Lucien Bonaparte Webster (March 17, 1801 – November 4, 1853) was a career United States Army officer from Vermont who served in the Mexican–American War and at Fort Brown in Texas. In 1837 he married Frances Marvin Smith of Vermont and Florida, and they had five children. He achieved the rank of brevet lieutenant colonel before his death in Texas while on active duty.

Frances Smith's younger brother was Edmund Kirby Smith, also a West Point graduate and career officer who was one of seven generals in the Confederate Army and the last to surrender.

==Life and career==
Lucien Bonaparte Webster was born in rural Hartland, Vermont, the son of Laban Webster and his wife Lucy Wright. A younger child in a large family, he was educated locally, following his brothers.
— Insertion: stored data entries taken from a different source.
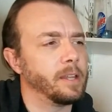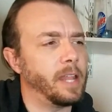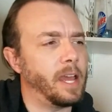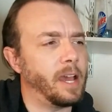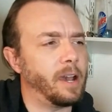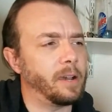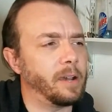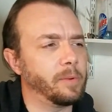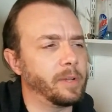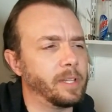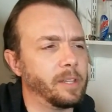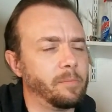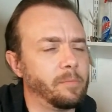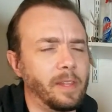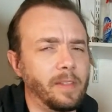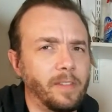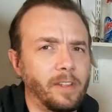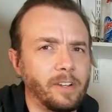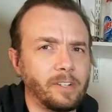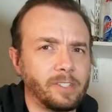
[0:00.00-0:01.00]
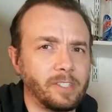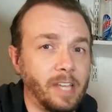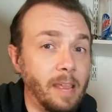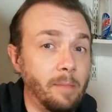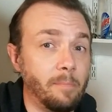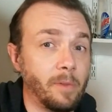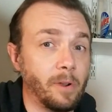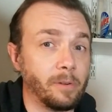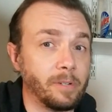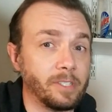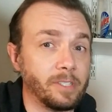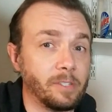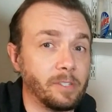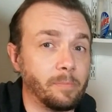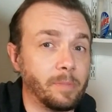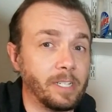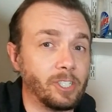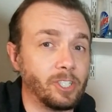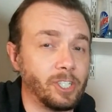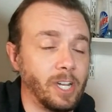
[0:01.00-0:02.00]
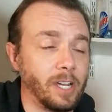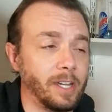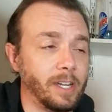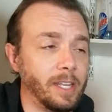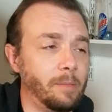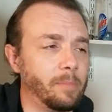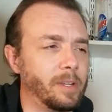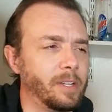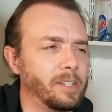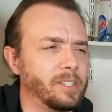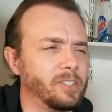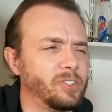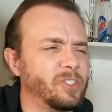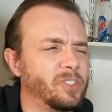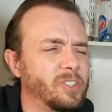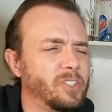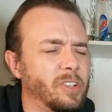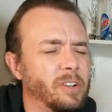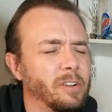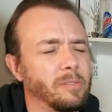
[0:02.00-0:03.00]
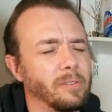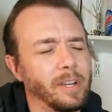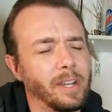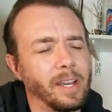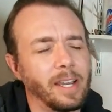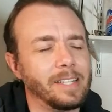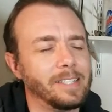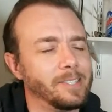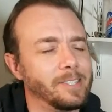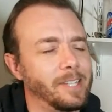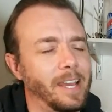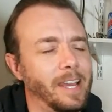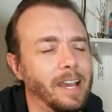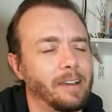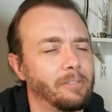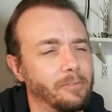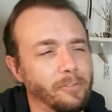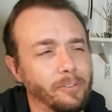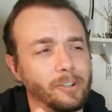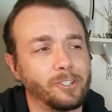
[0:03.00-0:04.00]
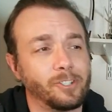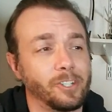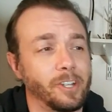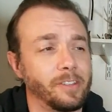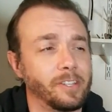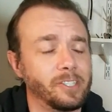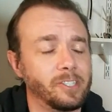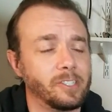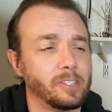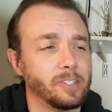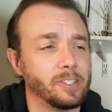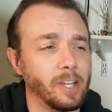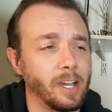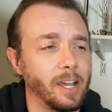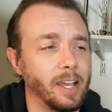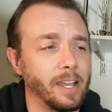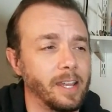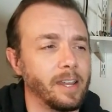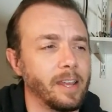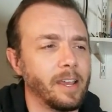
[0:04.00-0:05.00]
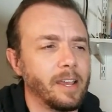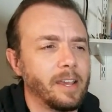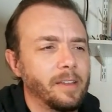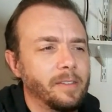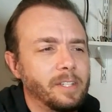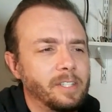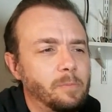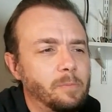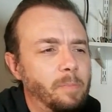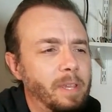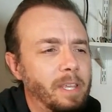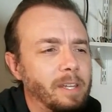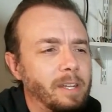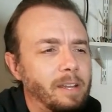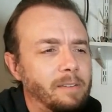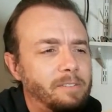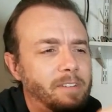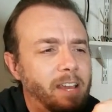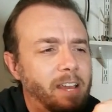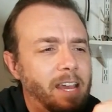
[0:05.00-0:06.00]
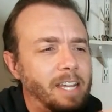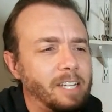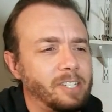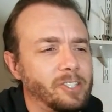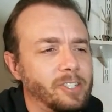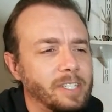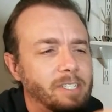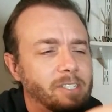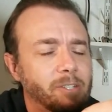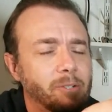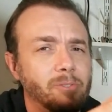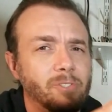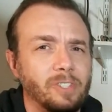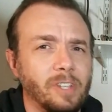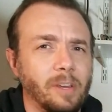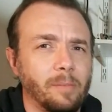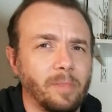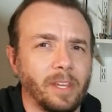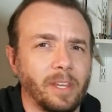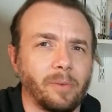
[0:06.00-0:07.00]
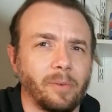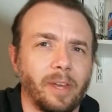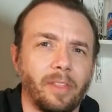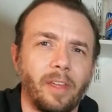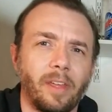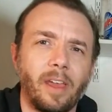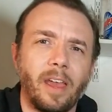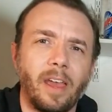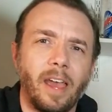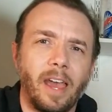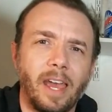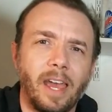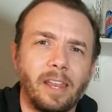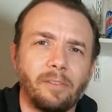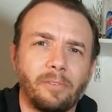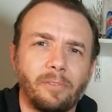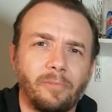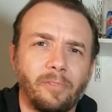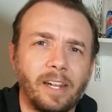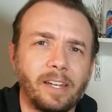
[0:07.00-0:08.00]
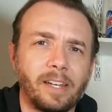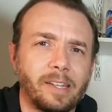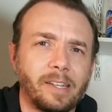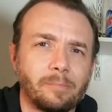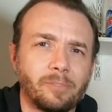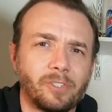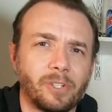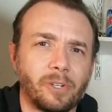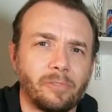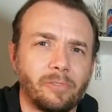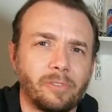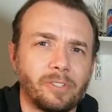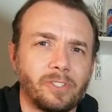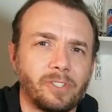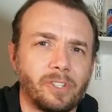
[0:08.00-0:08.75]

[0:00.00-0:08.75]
Now, I will admit their tape mode is a bit shoddy, but it is so nice to have a version of this design that's big enough to actually do something with. And if a friend comes over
His oldest brother Horace graduated from the United States Military Academy at West Point and had an initial assignment there as a mathematics teacher. He helped Lucien get an appointment to the Academy in 1819. Webster graduated in 1823, ranked sixth in a class of 35. He was commissioned as a brevet Second Lieutenant of artillery, considered the second best assignment after the Corps of Engineers.

In 1836, Webster was assigned to Fort Marion in St. Augustine, Florida, as the Seminole people's resistance to removal became more fierce. He had served in seven posts during the previous thirteen years. There he met his future wife, Frances Marvin Smith, the niece of his commanding officer. She was born in Litchfield, Connecticut, and her family had moved to Florida in 1823 when her father Joseph Lee Smith was appointed as a judge of the superior court.

In 1838, Webster participated in the Army's removal of Cherokee Native Americans from North Carolina, who were forced on the Trail of Tears to Indian Territory west of the Mississippi River. During ten years of teaching at West Point, he was promoted to captain. Webster served in the US Army during the Mexican-American War. He died of yellow fever on 04 Nov 1853 while stationed at Fort Brown, Cameron County, Texas.

==Marriage and family==
Webster married Frances Marvin Smith on December 21, 1837 in Saint Augustine, Florida. Her younger brother, Edmund Kirby Smith, later graduated from West Point and, during the American Civil War, became one of seven full generals of the Confederate Army.

The Websters had five children: Josephine (named after a deceased sister of Frances's), Katharine (Nov 1842 – May 1843, died in infancy), daughter Frances (named after her mother), Lucien Jr. (Mar–Aug 1848, died in infancy), and Edmund Kirby Webster (named after his maternal uncle, then a U.S. Army officer).